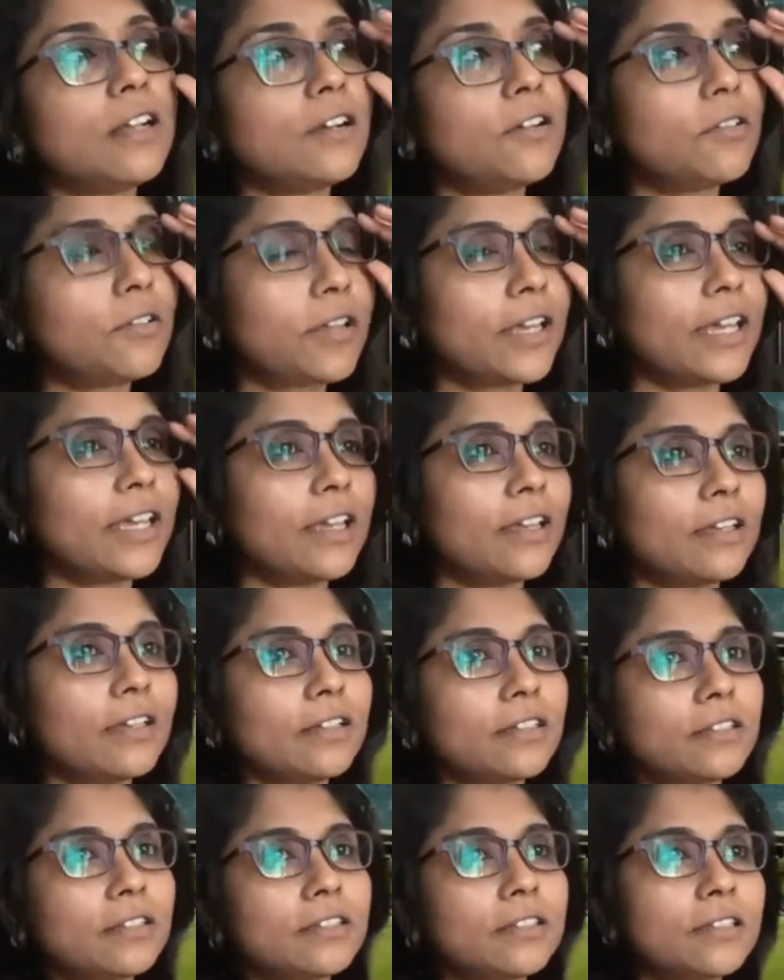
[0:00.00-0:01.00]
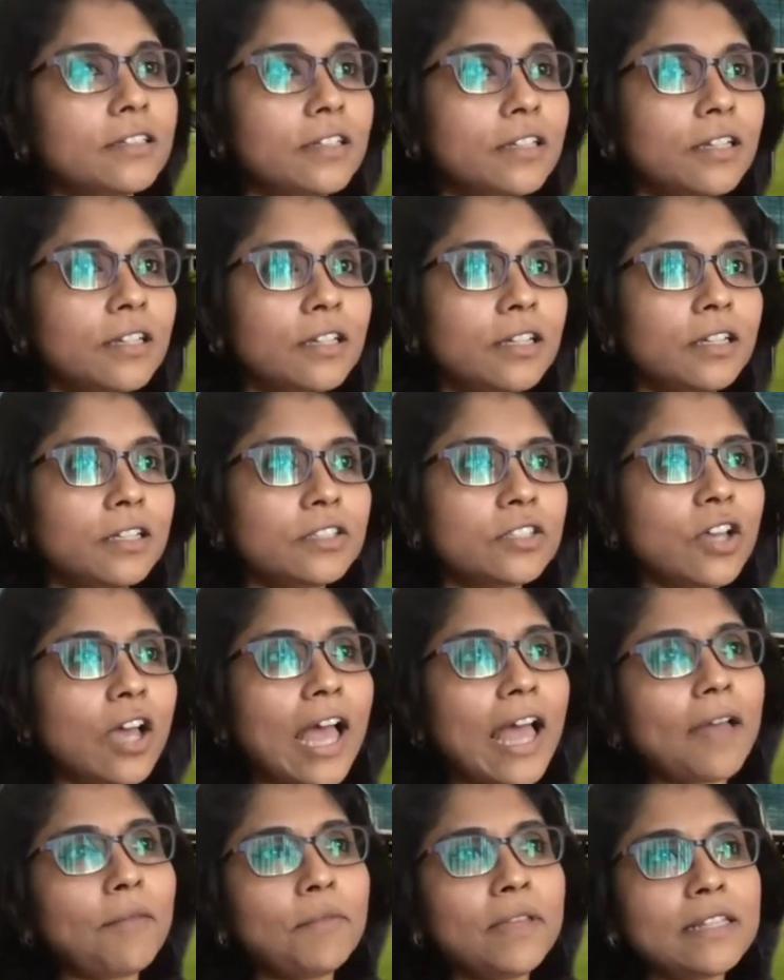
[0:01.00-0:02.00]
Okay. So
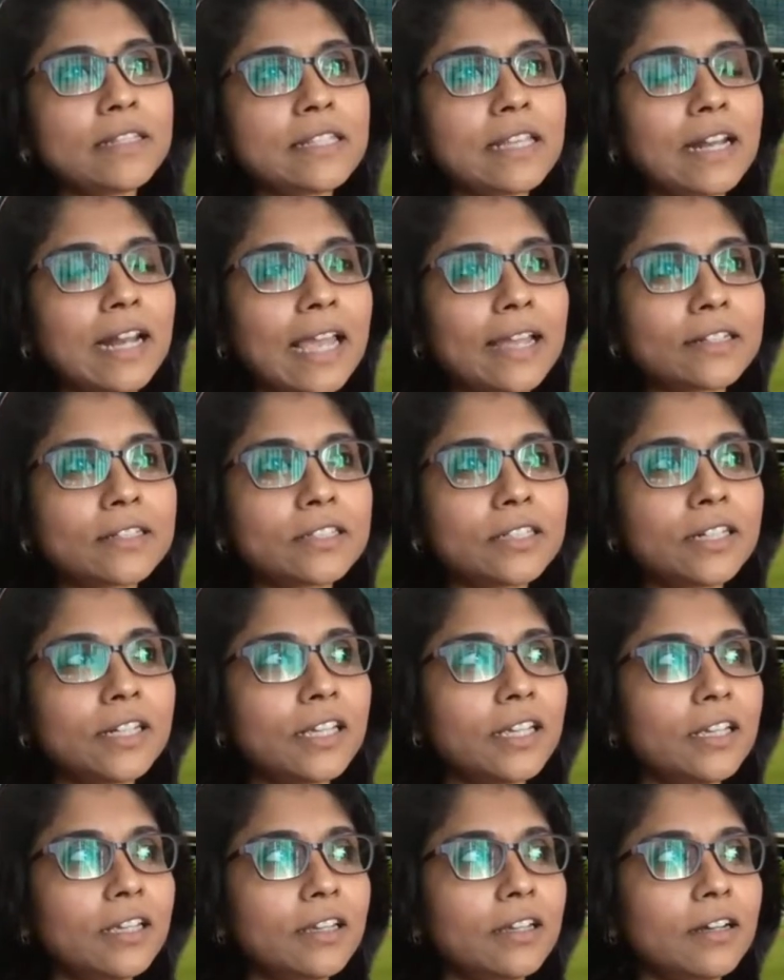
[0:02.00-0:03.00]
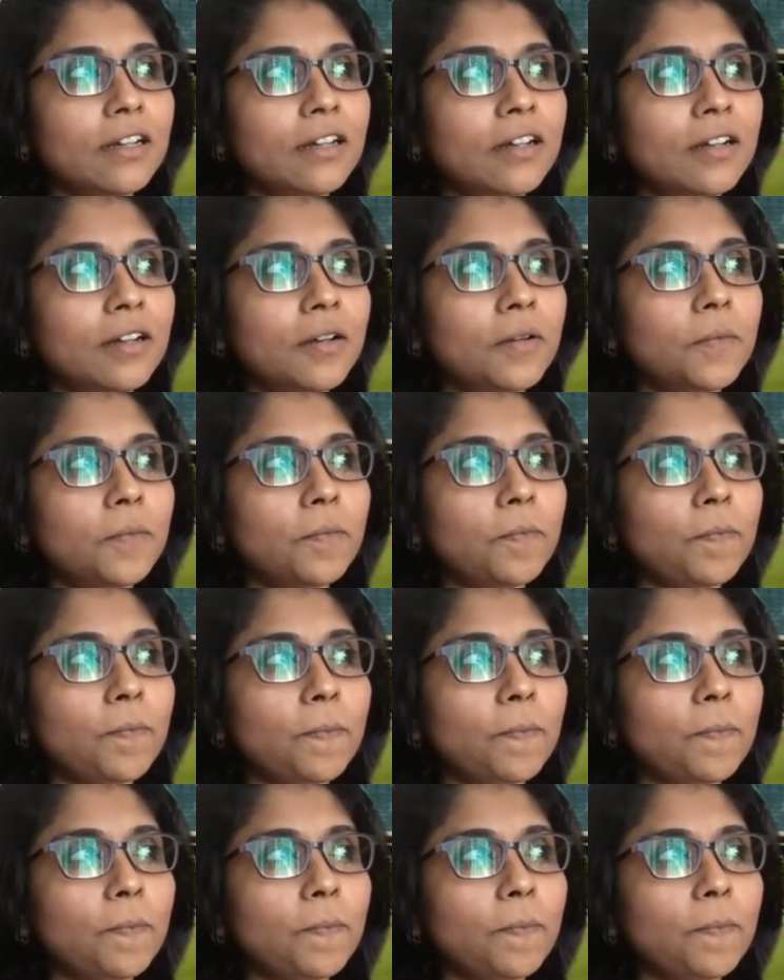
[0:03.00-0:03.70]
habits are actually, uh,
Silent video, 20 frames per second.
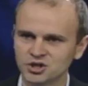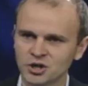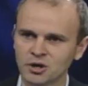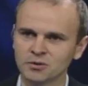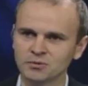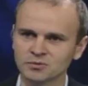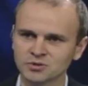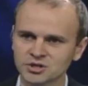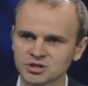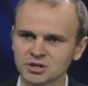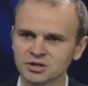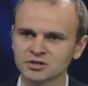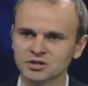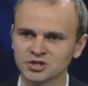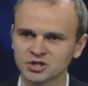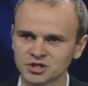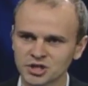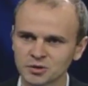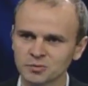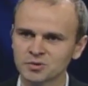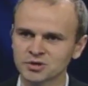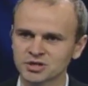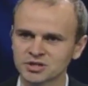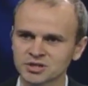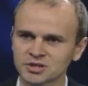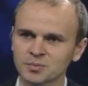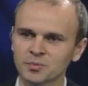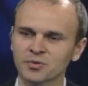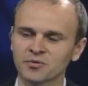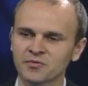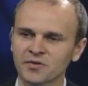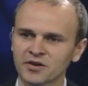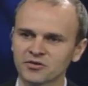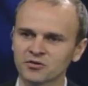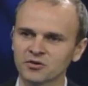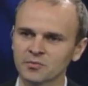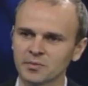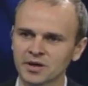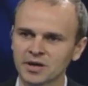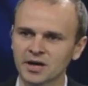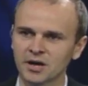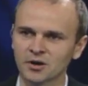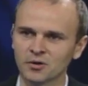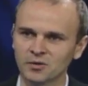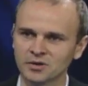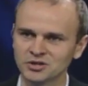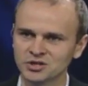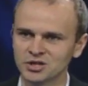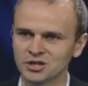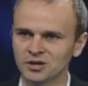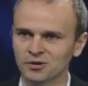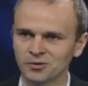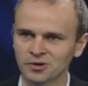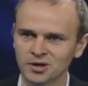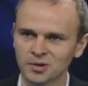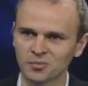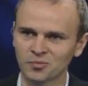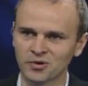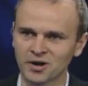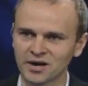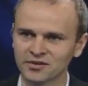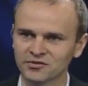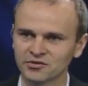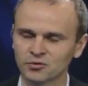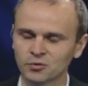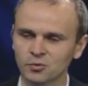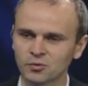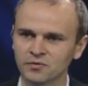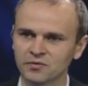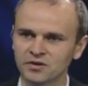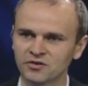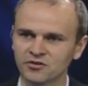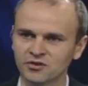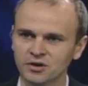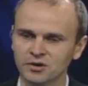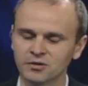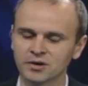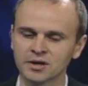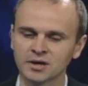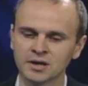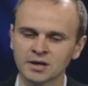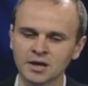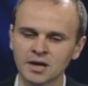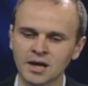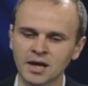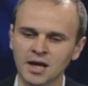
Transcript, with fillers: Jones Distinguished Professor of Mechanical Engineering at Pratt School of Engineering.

**Work request**
Transcribe the material exactly, keeping every word and none of the pictures.

**Problem solution**
[0:00.00-0:01.00]
[0:01.00-0:02.00]
Okay. So
[0:02.00-0:03.00]
[0:03.00-0:03.70]
habits are actually, uh,
Silent video, 20 frames per second.
Transcript, with fillers: Jones Distinguished Professor of Mechanical Engineering at Pratt School of Engineering.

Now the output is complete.